DIRECTIONS FOR THIS TASK
Every line below should come back exactly as written, though the pictures stay out.

SOURCE INFORMATION
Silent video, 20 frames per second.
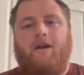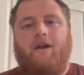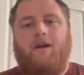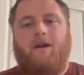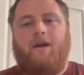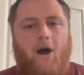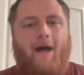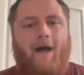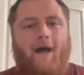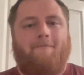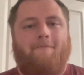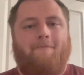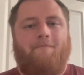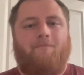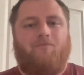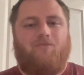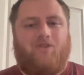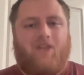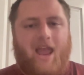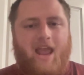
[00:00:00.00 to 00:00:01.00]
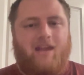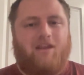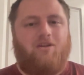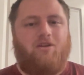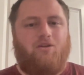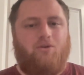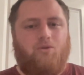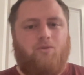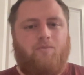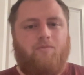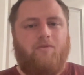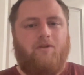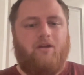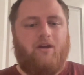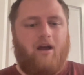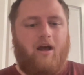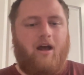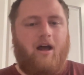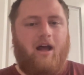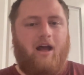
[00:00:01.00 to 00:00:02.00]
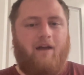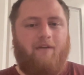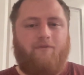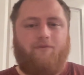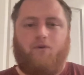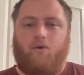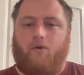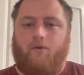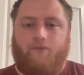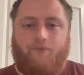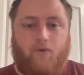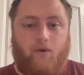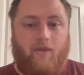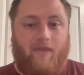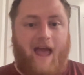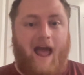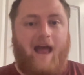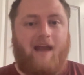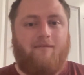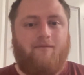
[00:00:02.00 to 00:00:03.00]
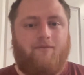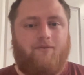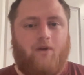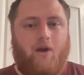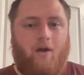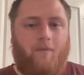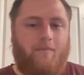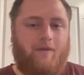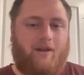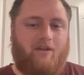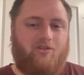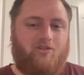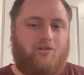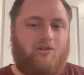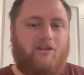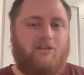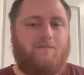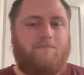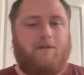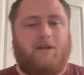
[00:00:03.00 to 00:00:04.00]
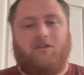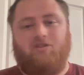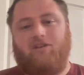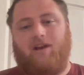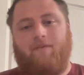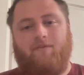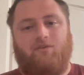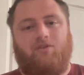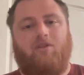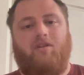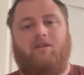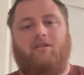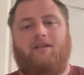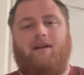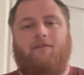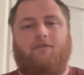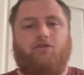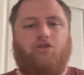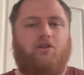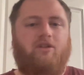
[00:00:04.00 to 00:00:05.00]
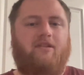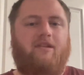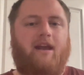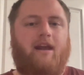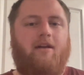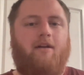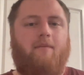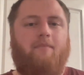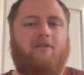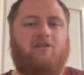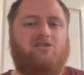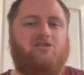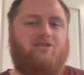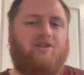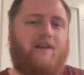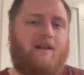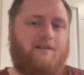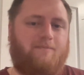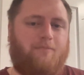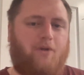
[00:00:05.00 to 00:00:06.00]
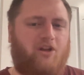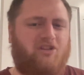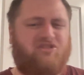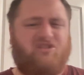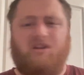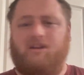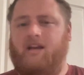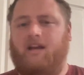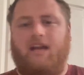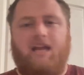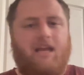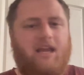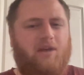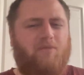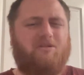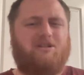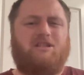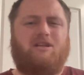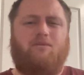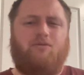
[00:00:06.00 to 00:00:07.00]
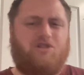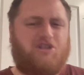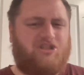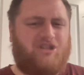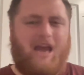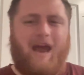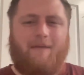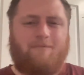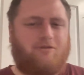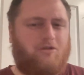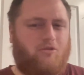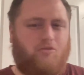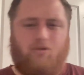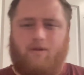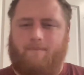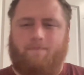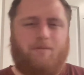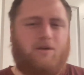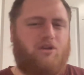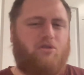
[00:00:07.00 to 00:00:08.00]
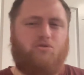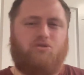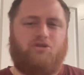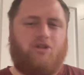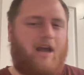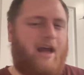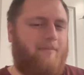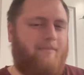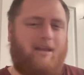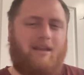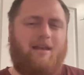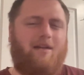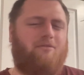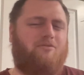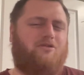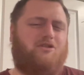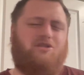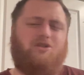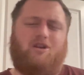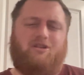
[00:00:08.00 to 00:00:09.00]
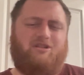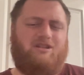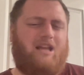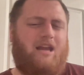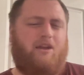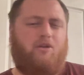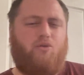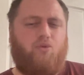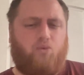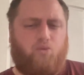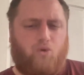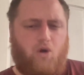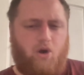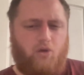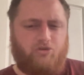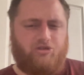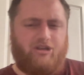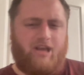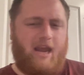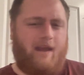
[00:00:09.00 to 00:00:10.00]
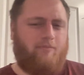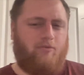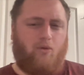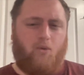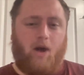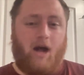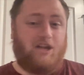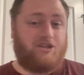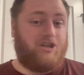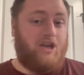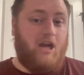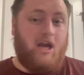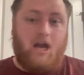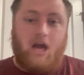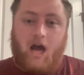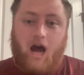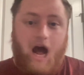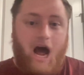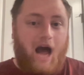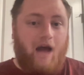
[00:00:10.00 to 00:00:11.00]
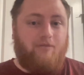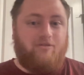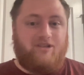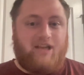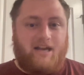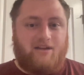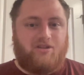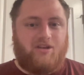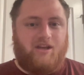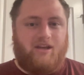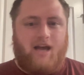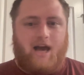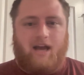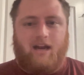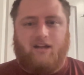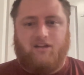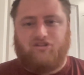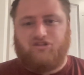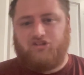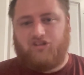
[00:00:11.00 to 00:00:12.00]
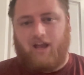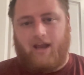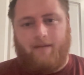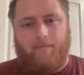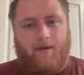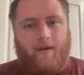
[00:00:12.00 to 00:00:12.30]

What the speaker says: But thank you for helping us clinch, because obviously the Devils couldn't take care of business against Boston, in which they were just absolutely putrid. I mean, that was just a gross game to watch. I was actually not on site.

RESULT FOR THIS EXERCISE
Silent video, 20 frames per second.
[00:00:00.00 to 00:00:01.00]
[00:00:01.00 to 00:00:02.00]
[00:00:02.00 to 00:00:03.00]
[00:00:03.00 to 00:00:04.00]
[00:00:04.00 to 00:00:05.00]
[00:00:05.00 to 00:00:06.00]
[00:00:06.00 to 00:00:07.00]
[00:00:07.00 to 00:00:08.00]
[00:00:08.00 to 00:00:09.00]
[00:00:09.00 to 00:00:10.00]
[00:00:10.00 to 00:00:11.00]
[00:00:11.00 to 00:00:12.00]
[00:00:12.00 to 00:00:12.30]

What the speaker says: But thank you for helping us clinch, because obviously the Devils couldn't take care of business against Boston, in which they were just absolutely putrid. I mean, that was just a gross game to watch. I was actually not on site.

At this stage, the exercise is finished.